Christina Graff-Charbonneau of Ogden created a piece made of needle felting entitled “Floral Death Mask: Pushing Up Daisy.”
“I haven’t had cancer personally, but instead, my journey has been through friends,” she said. “It struck me the most when Justina told me about her own cancer. Throughout it all, I was getting the daily blow-by-blow details of her pain and suffering, but also her glimpses of hope and recovery.”
Graff-Charbonneau said she had already started working on a needle felting piece when the pandemic hit, but it became both her reaction to COVID and the diagnosis of Parsons-Berstein.
“I was going to the grocery store, all masked up. There was a lot of fear and unknowns at the time and this gentleman walked up to me and just gave me a bouquet of flowers,” she said. “It was just so jarring and wonderful and I saw in the moment this artistic piece in my head.”
Graff-Charbonneau said she talked to people who survived cancer and asked them what their favorite flower was and incorporated those flowers into her art piece.
“When you are going through something so horrific, you try to seek out the beauty around you and that’s the mixture I wanted to portray,” she said. “Needle felting is very tedious and time consuming, so it’s very therapeutic to engage in it. I am really grateful to have been asked to participate in this exhibit and I hope people will be inspired when they see it.”
Dan and Suzy Dailey are the owners of Grounds for Coffee.
“Justina is a longtime customer and friend. Her cancer diagnosis was devastating and we could only stay in touch virtually throughout her treatment,” Suzy Dailey said. “From time to time, Justina sent some of the art pieces she was creating to help cope with her fight with cancer.
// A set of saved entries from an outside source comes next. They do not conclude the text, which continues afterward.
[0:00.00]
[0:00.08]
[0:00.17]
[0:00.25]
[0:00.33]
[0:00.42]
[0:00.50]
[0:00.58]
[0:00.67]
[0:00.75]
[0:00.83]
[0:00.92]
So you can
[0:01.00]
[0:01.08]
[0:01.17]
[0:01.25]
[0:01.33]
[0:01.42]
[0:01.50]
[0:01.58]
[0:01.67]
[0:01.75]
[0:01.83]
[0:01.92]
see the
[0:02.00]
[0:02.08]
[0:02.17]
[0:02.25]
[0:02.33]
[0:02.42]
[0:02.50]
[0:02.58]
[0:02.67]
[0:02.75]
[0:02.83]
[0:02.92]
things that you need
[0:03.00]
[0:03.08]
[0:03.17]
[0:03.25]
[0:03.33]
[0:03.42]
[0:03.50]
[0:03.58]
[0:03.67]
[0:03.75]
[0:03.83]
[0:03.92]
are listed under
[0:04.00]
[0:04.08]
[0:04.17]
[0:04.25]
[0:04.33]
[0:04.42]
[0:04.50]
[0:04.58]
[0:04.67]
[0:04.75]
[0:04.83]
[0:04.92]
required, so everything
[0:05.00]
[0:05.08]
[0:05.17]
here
I thought they were wonderful, so when she approached me with the idea of exhibiting her work, as well as others, across the country and world, I was intrigued.”
Dailey said the coffee shop has provided space for local artists for 30 years and it’s one of the aspects she loves most about running a coffee shop.
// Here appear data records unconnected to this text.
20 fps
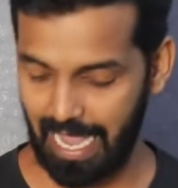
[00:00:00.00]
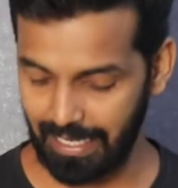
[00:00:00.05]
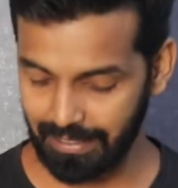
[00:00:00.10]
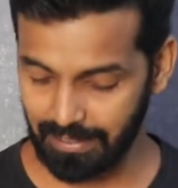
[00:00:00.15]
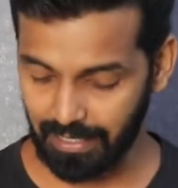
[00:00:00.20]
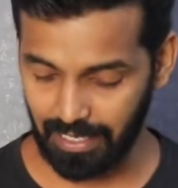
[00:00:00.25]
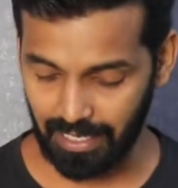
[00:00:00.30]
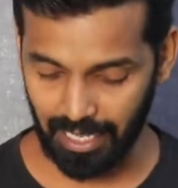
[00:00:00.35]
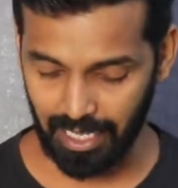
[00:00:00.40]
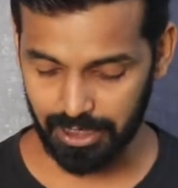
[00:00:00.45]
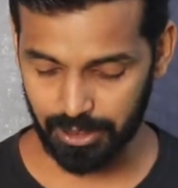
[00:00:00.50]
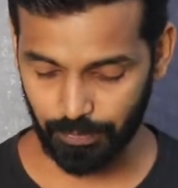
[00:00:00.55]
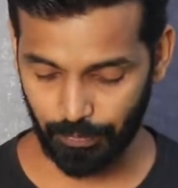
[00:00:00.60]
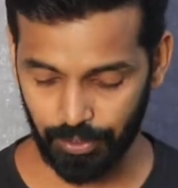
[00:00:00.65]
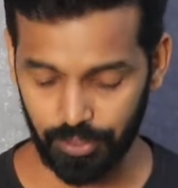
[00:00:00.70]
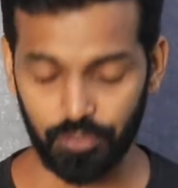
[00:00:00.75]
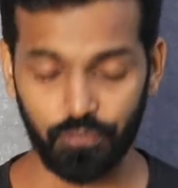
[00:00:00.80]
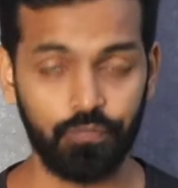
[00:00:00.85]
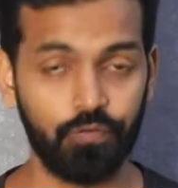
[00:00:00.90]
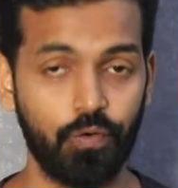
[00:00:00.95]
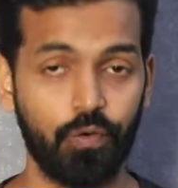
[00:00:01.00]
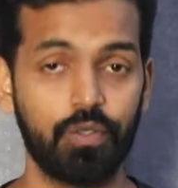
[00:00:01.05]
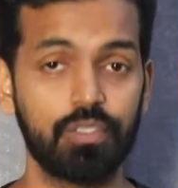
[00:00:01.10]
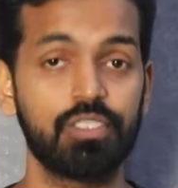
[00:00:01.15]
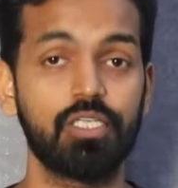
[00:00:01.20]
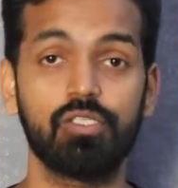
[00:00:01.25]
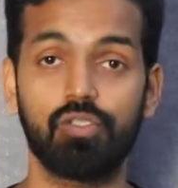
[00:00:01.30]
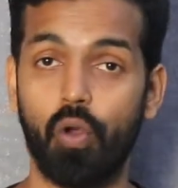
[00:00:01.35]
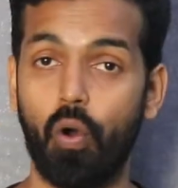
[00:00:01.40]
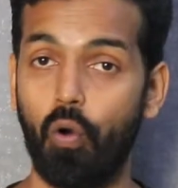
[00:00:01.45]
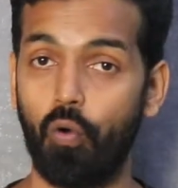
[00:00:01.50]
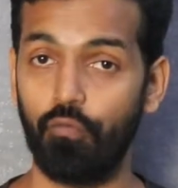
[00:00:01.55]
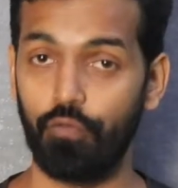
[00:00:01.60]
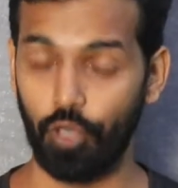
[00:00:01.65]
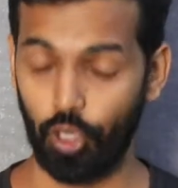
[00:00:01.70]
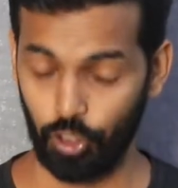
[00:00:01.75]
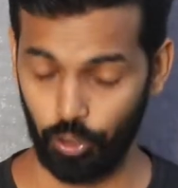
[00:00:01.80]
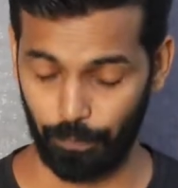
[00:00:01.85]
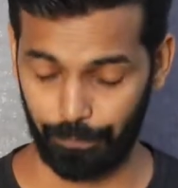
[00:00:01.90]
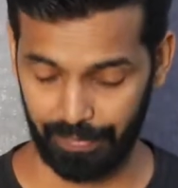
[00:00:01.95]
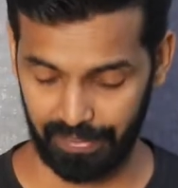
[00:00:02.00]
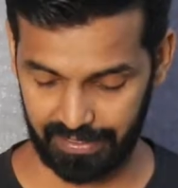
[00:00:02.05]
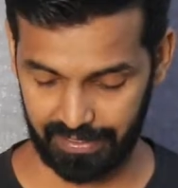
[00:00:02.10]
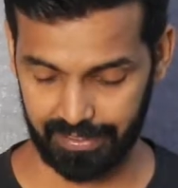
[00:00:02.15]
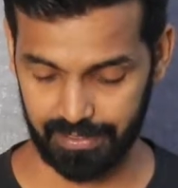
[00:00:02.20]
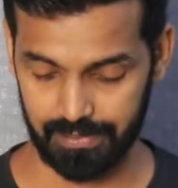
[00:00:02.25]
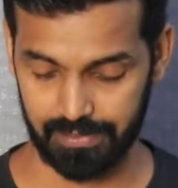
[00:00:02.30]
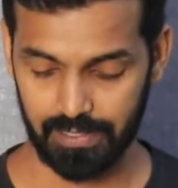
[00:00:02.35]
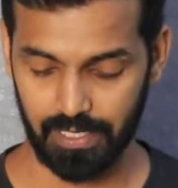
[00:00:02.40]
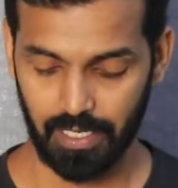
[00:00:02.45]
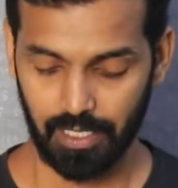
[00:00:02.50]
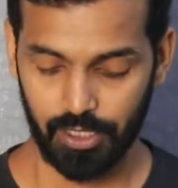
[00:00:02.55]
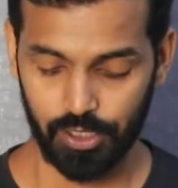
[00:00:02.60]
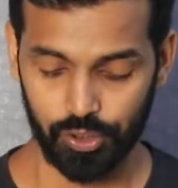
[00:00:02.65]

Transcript: And the last point of course is overall opinions.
“Cancer touches so many of us, and for those who have gone through it themselves or have been caregivers to someone who has, or if you are in treatment now, we want you to know you are not alone,” she said. “Everyone will experience cancer treatment differently. We hope that through this exhibit people will find a piece that resonates with them. And, if you have been lucky enough to have not experienced cancer, to see how deeply it affects those who have.”
If local artists would like to be considered for an exhibit, visit www.GroundsforCoffee.com.
IF YOU GO
WHAT: “Proof of Life: Art in the Face of Cancer”
WHEN: Oct. 1 through Nov. 15
WHERE: Grounds for Coffee, 3005 Harrison Blvd., Ogden
A live Q&A with in person and remote artists will be held on Oct. 1 from 4-6 p.m.